As mesmas sete portas dos Mistérios de Mitra encontram-se na redação árabe do Livro de Ostano: numa visão ocorrida depois de uma ascese, jejum e oração, aparece ao autor um ser que o conduz perante sete portas que guardam os tesouros da Ciência: um animal, cujas partes se devoram entre si, simboliza claramente o desejo que se alimenta de si mesmo, estabelecendo com a sua presença o obstáculo para a realização dos estados transcendentes. E as sete iniciações encontram-se no símbolo dos «sete» degraus da Escada dos Sábios, representada numa estampa do Amphitheatrum Sapientiae Eternae, de Khunrath, obra na qual se encontra também o símbolo de uma «cidadela filosófica» com sete vértices, correspondentes, por sua vez, às sete operações da Arte, enquanto que no centro se encontra o Dragão, símbolo da «matéria-prima».

O véu habitual dos enigmas cai quase completamente neste texto de alquimia mística síria, relativo ao «Espelho» existente num tempo chamado precisamente as «Sete Portas»: «A finalidade do espelho não era permitir que um homem se contemplasse materialmente, porque logo que saísse da frente dele, o homem perdia a memória da sua própria imagem. O espelho representa o Espírito Divino. Quando a alma se vê nele, repudia as vergonhas que nela existem, e deita-as fora… Uma vez purificada, imita e toma como modelo o Espírito Santo; ela própria torna-se espírito; possui a calma e torna incessantemente a este estado superior em que se conhece (o divino) e se é conhecido por ele.

Então, tornada sem sombra, desembaraça-se dos vínculos próprios e dos que tem em comum com o corpo… E afinal o que é que dizem as palavras dos filósofos? Conhece-te a ti mesmo. Com isto querem significar o espelho espiritual e intelectual. E o que é este espelho senão o espírito divino primordial? Quando um homem mora nele e nele se vê, afasta o olhar de tudo quanto possui nome de deus e de demônio e, unindo-se com o Espírito Santo, converte-se num homem perfeito. Vê Deus que está nele… Este espelho está situado acima das sete portas…, que correspondem aos sete céus, acima deste mundo sensível, acima das doze casas (o Zodíaco, as forças da vitalidade animal)… Acima deles está este Olho dos sentidos invisíveis, este Olho do Espírito, que está presente e que está em todo o lado. Nele vê-se este espírito perfeito, em cuja potência tudo está compreendido».

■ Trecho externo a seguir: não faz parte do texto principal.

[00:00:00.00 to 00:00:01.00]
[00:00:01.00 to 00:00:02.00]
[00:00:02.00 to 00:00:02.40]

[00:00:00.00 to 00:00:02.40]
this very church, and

Resumindo: o número sete no hermetismo, segundo o ensino tradicional esotérico, exprime formas transcendentes, não humanas, de consciência e de energia que estão na base das coisas «elementares». A possibilidade de uma dupla relação com respeito a elas explica a doutrina dos dois setenários, um ligado á necessidade e outro resolvido na liberdade.

O estado de corporeidade física no qual se encontra o homem está relacionado com o mistério desta diferenciação do setenário e, através dos «centros de vida», contém o duplo poder das chaves: o de «abrir» e o de «fechar», do solve et coagula (dissolve e coagula) hermético. Purificações, destilações, circulações, despojamentos, calcinações, soluções, ablações, assassínios, banhos, retificações, etc, enquanto relacionados direta ou indiretamente com o número sete, exprimem, na literatura técnica hermética, a obra aplicada aos poderes, pela sua transposição de um modo de ser, a outro modo de ser, «não humano».

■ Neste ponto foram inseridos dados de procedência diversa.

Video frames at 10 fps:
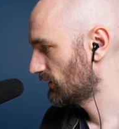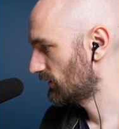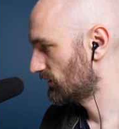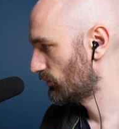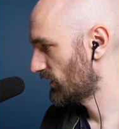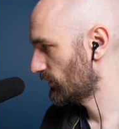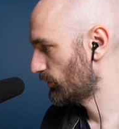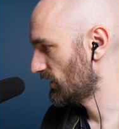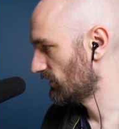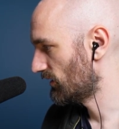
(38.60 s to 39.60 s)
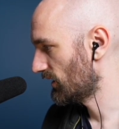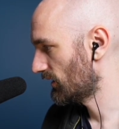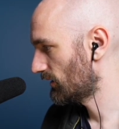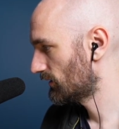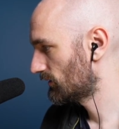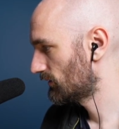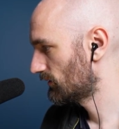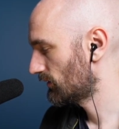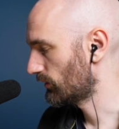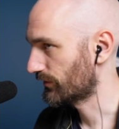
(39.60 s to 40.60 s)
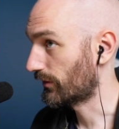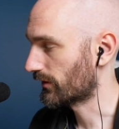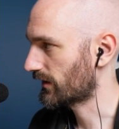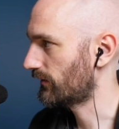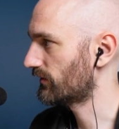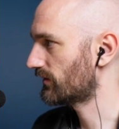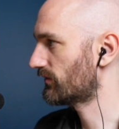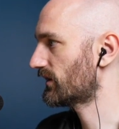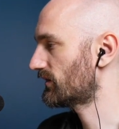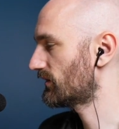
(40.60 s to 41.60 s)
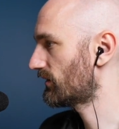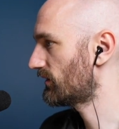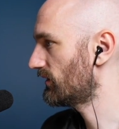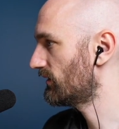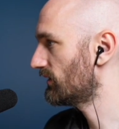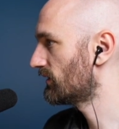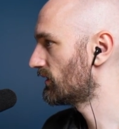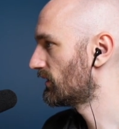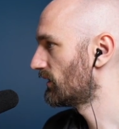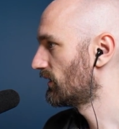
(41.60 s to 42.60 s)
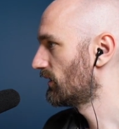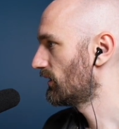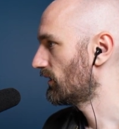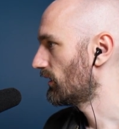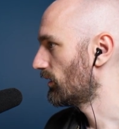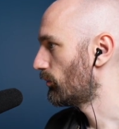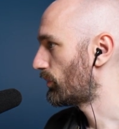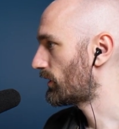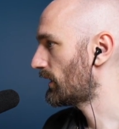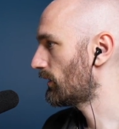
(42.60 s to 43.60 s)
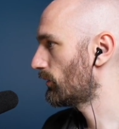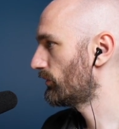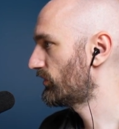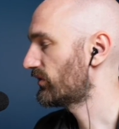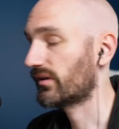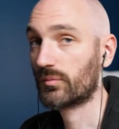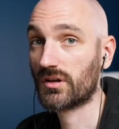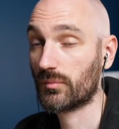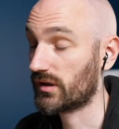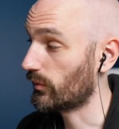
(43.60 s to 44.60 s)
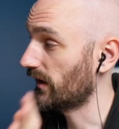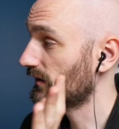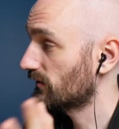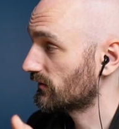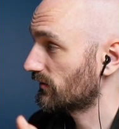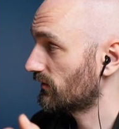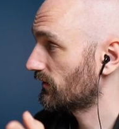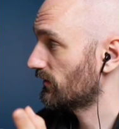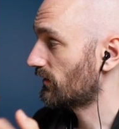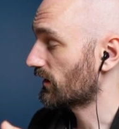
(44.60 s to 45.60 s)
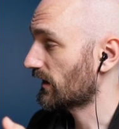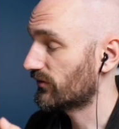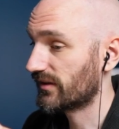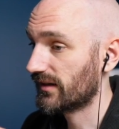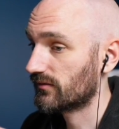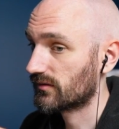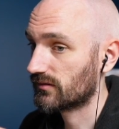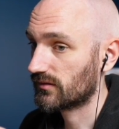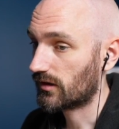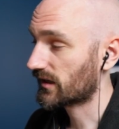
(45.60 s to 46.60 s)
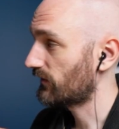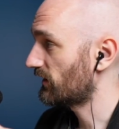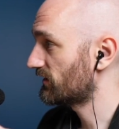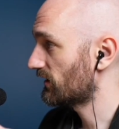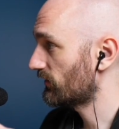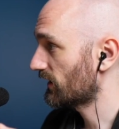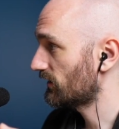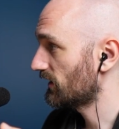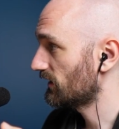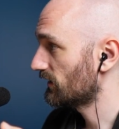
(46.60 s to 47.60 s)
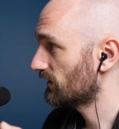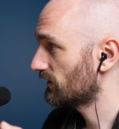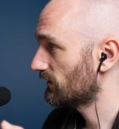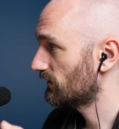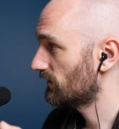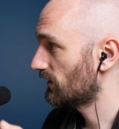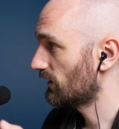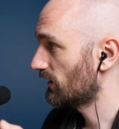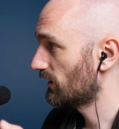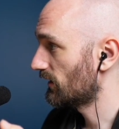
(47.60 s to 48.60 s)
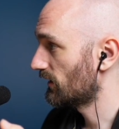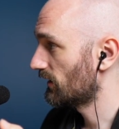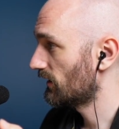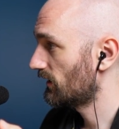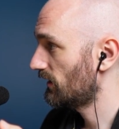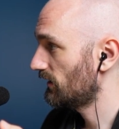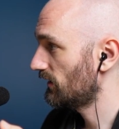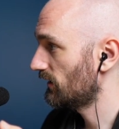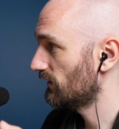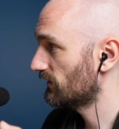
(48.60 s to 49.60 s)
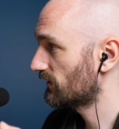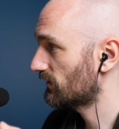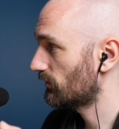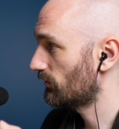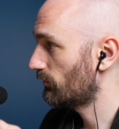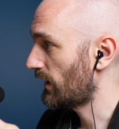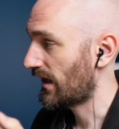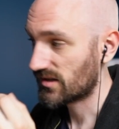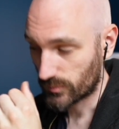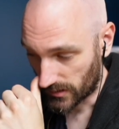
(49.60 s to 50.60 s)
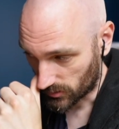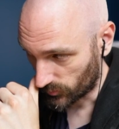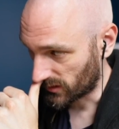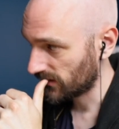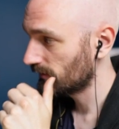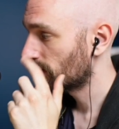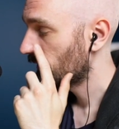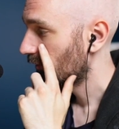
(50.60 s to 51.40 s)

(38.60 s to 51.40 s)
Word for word: because it might be there. Oh, it's archive satisfactory. That's easy. Uh, browse. I'm gonna. By the way, archive site archive.satisfactory uh, is managed by our community,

  1. Em italiano, está fanciullo. Este termo surgirá ao longo da obra, de tal modo que seria melhor traduzi-lo, ora por infante (no sentido de menino; e outras vezes de filho de rei), ora por criança, ora por menino, ora por filho. Tais traduções faremos, em geral, indicando o termo original; pois que filho, por exemplo, pode vir no original como figlio, simplesmente. (N. do R.